RMM: device_uvector.hpp 源文件

 /*

  * Copyright (c) 2020-2025, NVIDIA CORPORATION.

  *

  * Licensed under the Apache License, Version 2.0 (the "License");

  * you may not use this file except in compliance with the License.

  * You may obtain a copy of the License at

  *

  * https://apache.ac.cn/licenses/LICENSE-2.0

  *

  * Unless required by applicable law or agreed to in writing, software

  * distributed under the License is distributed on an "AS IS" BASIS,

  * WITHOUT WARRANTIES OR CONDITIONS OF ANY KIND, either express or implied.

  * See the License for the specific language governing permissions and

  * limitations under the License.

  */


 #pragma once


 #include <rmm/cuda_stream_view.hpp>

 #include <rmm/detail/error.hpp>

 #include <rmm/detail/exec_check_disable.hpp>

 #include <rmm/detail/export.hpp>

 #include <rmm/device_buffer.hpp>

 #include <rmm/mr/device/per_device_resource.hpp>

 #include <rmm/resource_ref.hpp>


 #include <cstddef>

 #include <type_traits>

 #include <utility>


 namespace RMM_NAMESPACE {

 template <typename T>

 class device_uvector {

  static_assert(std::is_trivially_copyable_v<T>,

  "device_uvector 仅支持可平凡复制的类型。");


  public

  using value_type = T;

  using size_type = std::size_t;

  using reference = value_type&

  using const_reference = value_type const&

  using pointer = value_type*;

  using const_pointer = value_type const*;

  using iterator = pointer;

  using const_iterator = const_pointer;


  RMM_EXEC_CHECK_DISABLE

  ~device_uvector() = default;


  RMM_EXEC_CHECK_DISABLE

  device_uvector(device_uvector&&) noexcept = default;


  RMM_EXEC_CHECK_DISABLE

  device_uvector& operator=(device_uvector&&) noexcept =

  default;


  device_uvector(device_uvector const&) = delete;


  device_uvector& operator=(device_uvector const&) = delete;


  device_uvector() = delete;


  explicit device_uvector(std::size_t size,

  cuda_stream_view stream,

  device_async_resource_ref mr = mr::get_current_device_resource_ref())

  : _storage{elements_to_bytes(size), stream, mr}

  {

  }


  explicit device_uvector(device_uvector const& other,

  cuda_stream_view stream,

  device_async_resource_ref mr = mr::get_current_device_resource_ref())

  : _storage{other._storage, stream, mr}

  {

  }


  [[nodiscard]] pointer element_ptr(std::size_t element_index) noexcept

  {

  assert(element_index < size() && "尝试访问越界元素。");

  return data() + element_index;

  }


  [[nodiscard]] const_pointer element_ptr(std::size_t element_index) const noexcept

  {

  assert(element_index < size() && "尝试访问越界元素。

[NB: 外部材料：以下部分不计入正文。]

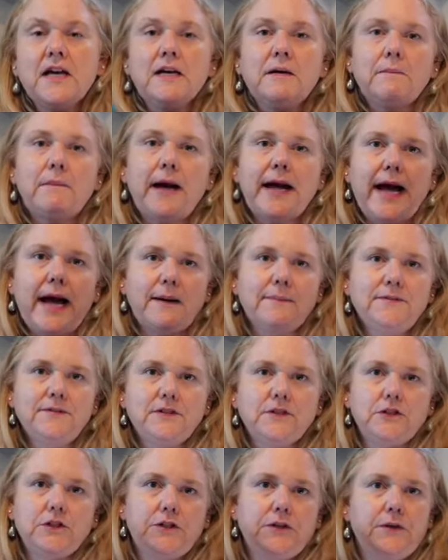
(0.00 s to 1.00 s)
My
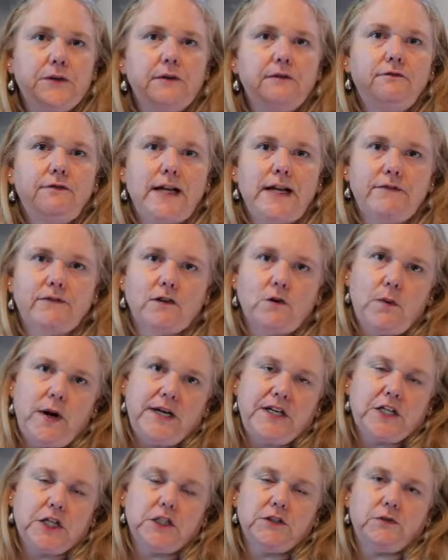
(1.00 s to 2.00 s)
absolute favorite way
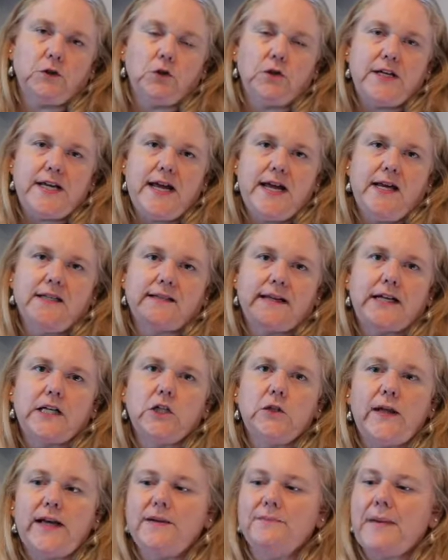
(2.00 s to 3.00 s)
to exfoliate is a
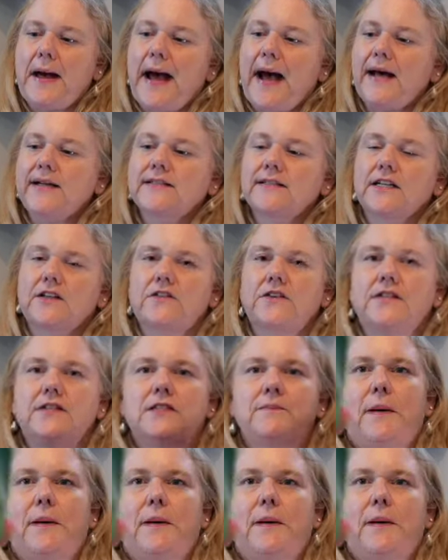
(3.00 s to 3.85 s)
clay mask. This is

");

  return data() + element_index;

  }


  void set_element_async(std::size_t element_index,

  value_type const& value,

  cuda_stream_view stream)

  {

  RMM_EXPECTS(

  element_index < size(), "尝试访问越界元素。", rmm::out_of_range);


  if constexpr (std::is_same_v<value_type, bool>) {

  RMM_CUDA_TRY(

  cudaMemsetAsync(element_ptr(element_index), value, sizeof(value), stream.value()));

  return;

  }


  if constexpr (std::is_fundamental_v<value_type>) {

  if (value == value_type{0}) {

  set_element_to_zero_async(element_index, stream);

  return;

  }

  }


  RMM_CUDA_TRY(cudaMemcpyAsync(

  element_ptr(element_index), &value, sizeof(value), cudaMemcpyDefault, stream.value()));

  }


  // 我们删除右值引用重载，以防止在字面值或隐式临时值被删除或超出范围后对其进行异步复制。

  // We delete the r-value reference overload to prevent asynchronously copying from a literal or

  // implicit temporary value after it is deleted or goes out of scope.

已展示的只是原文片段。